Studio album by Hunters & Collectors
- Released: 6 August 1984
- Recorded: 10 March – 10 April 1984 Can's Studio, Weilerswist, Germany
- Genre: Rock
- Length: 59:49
- Labels: White/Mushroom (AUS/NZ) Epic (UK/Europe) Slash (US/Canada)
- Producers: Konrad Plank, Hunters & Collectors

Hunters & Collectors chronology
| The Fireman's Curse (1983) | The Jaws of Life (1984) | The Way to Go Out (1985) |

Singles from Hunters & Collectors
- "The Slab" Released: August 1984; "Carry Me" Released: 1984;

The Jaws of Life
- 1991 version (White Label/Mushroom)

= The Jaws of Life (Hunters & Collectors album) =

The Jaws of Life is the third studio album by Australian rock band Hunters & Collectors; it was released on 6 August 1984. It was co-produced by Konrad Plank and the band in Weilerswist, Germany. The album peaked at No. 89 on the Australian Kent Music Report Albums Chart and No. 37 on the New Zealand Albums Chart. The only Australian single from the album, "The Slab" ("Betty's Worry")/"Carry Me", was released as a Double A sided single, in August but failed to chart on the Australian or New Zealand singles charts.

==Background==
Late in 1983, Hunters & Collectors had briefly disbanded, but soon reformed without Martin Lubran and Greg Perano. Mark Seymour (guitar and lead vocals) explained to The Canberra Times Neil Lade that the group had reconvened because they had "something valuable to offer the Australian music scene". According to Doug Falconer, the group's drummer, The Jaws of Life "was written in about a month and a half after the band returned to Australia" in the previous December. He recalled that they had wanted "to have a bit of a change of style, a change of atmosphere, it (the writing) was getting too heavy handed". He felt the band was "a much happier unit". Seymour added, "We'd always leap around suburban lounge rooms listening to the Stones. So we started playing rhythms that had that feel."
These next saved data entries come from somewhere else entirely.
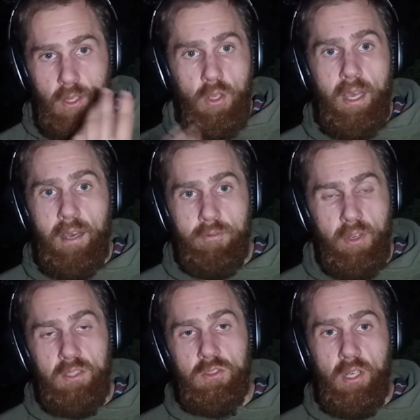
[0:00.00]
Look out for
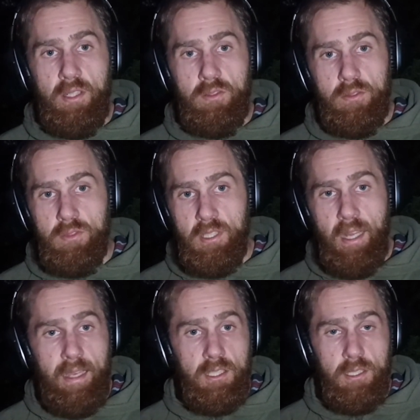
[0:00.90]
any signs of
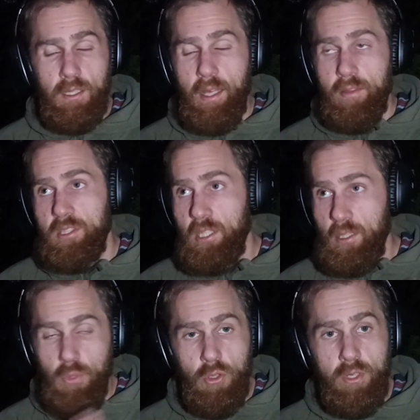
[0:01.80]
sedation,
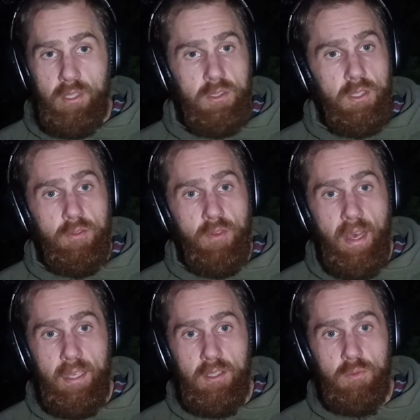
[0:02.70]
lethargy, blueness in the
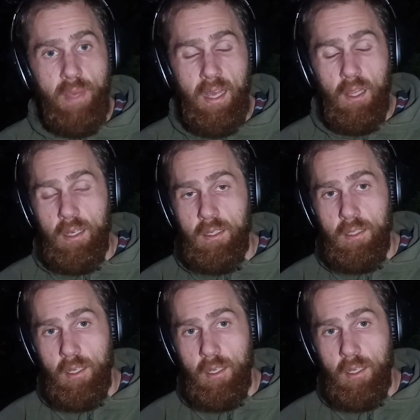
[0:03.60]
face, pallor,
The 1984 line-up now featured greater use of keyboards by Geoff Crosby, as well as more emphasis on their horn section of Jack Howard on trumpet and backing vocals, Jeremy Smith on French horn and Michael Waters on trombone. The band began to pare back the art rock ambience of their earlier albums, although they retained a muscular, bass-driven sound, rounded off by a distinctive horn section. Seymour's lyrics became less abstruse and focused on the twin themes of the fraught personal relationships and the politics of the day.

The Jaws of Life, their third studio album, was issued on 6 August 1984 on White Label/Mushroom Records. Like their previous album, The Fireman's Curse (1983), it was co-produced with Konrad Plank (Can, Cluster, Kraftwerk), but this time it was recorded at Can's Studio with René Tinner engineering. The title, cover art and opening track, "42 Wheels", all refer to the murder of five people by an intoxicated, outback trucker, Douglas Crabbe.

The album reached No. 89 on the Australia Album charts and No. 37 on the New Zealand charts. The first single from the album, "The Slab", having been renamed from its original title of "Betty's Worry or The Slab", was also released in August, as a double A-sided single, with "Carry Me" but failed to chart. A music video was shot for "The Slab" and entered rotation on MTV in mid-October 1984. "Carry Me" was released in the UK as a separate single (both in a 7" and 12" format). Nevertheless, as a result of relentless touring, airplay on radio station Triple J plus their music videos screening on Countdown and other music video shows, the group fostered a devoted following on the pub rock scene.

In the UK the album was released on the Epic Records label, where according to Michael Waters, "it got favorable reviews, but it just didn't sell." In North America it was released by Slash Records.

In July 1991 The Jaws of Life was re-issued on CD by White Label Records/Mushroom Records, with the inclusion of a further four tracks from an earlier extended play, Payload (November 1982). The album was subsequently re-issued on CD by Phantom Records in the United Kingdom on 26 November 2002 and was re-mastered and re-released by Liberation Music on 11 August 2003.

== Reception ==

Australian musicologist, Ian McFarlane, described The Jaws of Life as having "a stripped-down rock sound, a driving rhythm, more concise arrangements and stronger songs". While Toby Creswell writing for Rolling Stone felt its "aesthetic push ranged from the barrenness and isolation of outback Australia to the beer-swilling machismo of the suburbs".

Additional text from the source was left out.